§ Problem description
Repeat all of the data below word for word, keeping no images.

(Records contained in a dataset)
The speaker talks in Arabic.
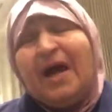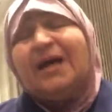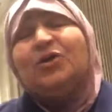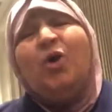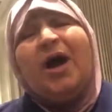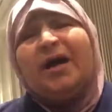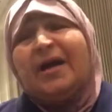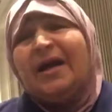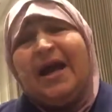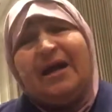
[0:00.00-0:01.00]
أن
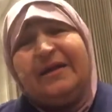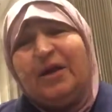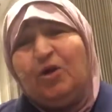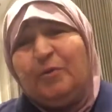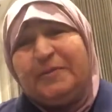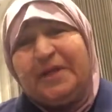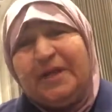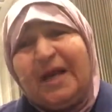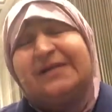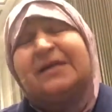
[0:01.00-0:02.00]
يحقق لي هذه
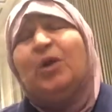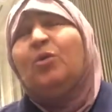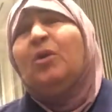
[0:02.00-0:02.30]
الأمنية أسأل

§ Response to the task
The speaker talks in Arabic.
[0:00.00-0:01.00]
أن
[0:01.00-0:02.00]
يحقق لي هذه
[0:02.00-0:02.30]
الأمنية أسأل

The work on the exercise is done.